DATA RECORDS:
★ ★ ★ ★ ★

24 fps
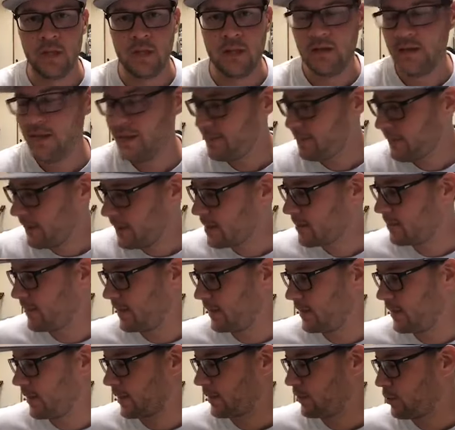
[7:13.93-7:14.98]
This must
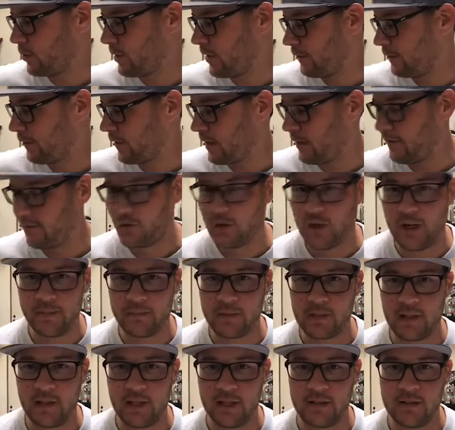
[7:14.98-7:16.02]
be like 25
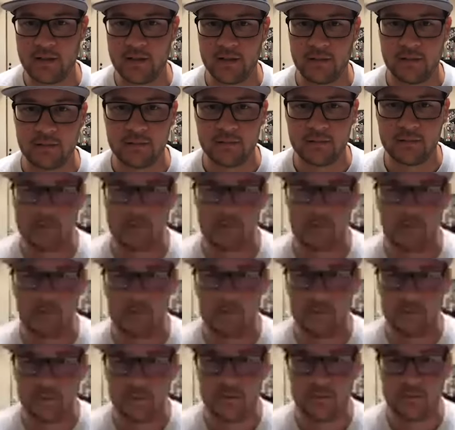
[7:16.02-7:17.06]
grams lighter,
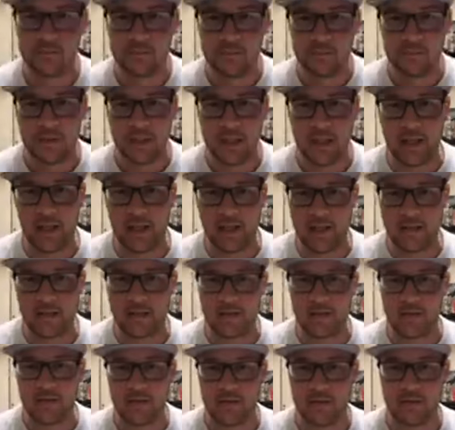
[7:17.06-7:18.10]
at
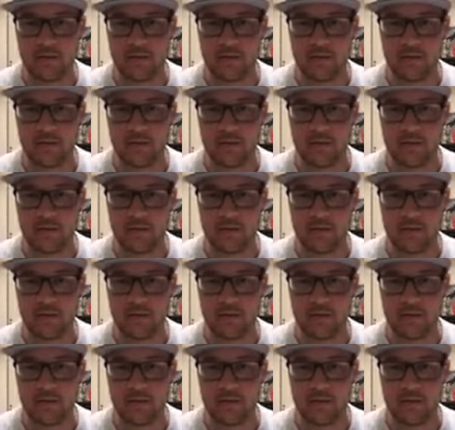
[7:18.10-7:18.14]
least.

★ ★ ★ ★ ★

WHAT IS BEING ASKED:
Repeat every entry exactly, but leave out the pictures.

OUTPUT OF THE TASK:
24 fps
[7:13.93-7:14.98]
This must
[7:14.98-7:16.02]
be like 25
[7:16.02-7:17.06]
grams lighter,
[7:17.06-7:18.10]
at
[7:18.10-7:18.14]
least.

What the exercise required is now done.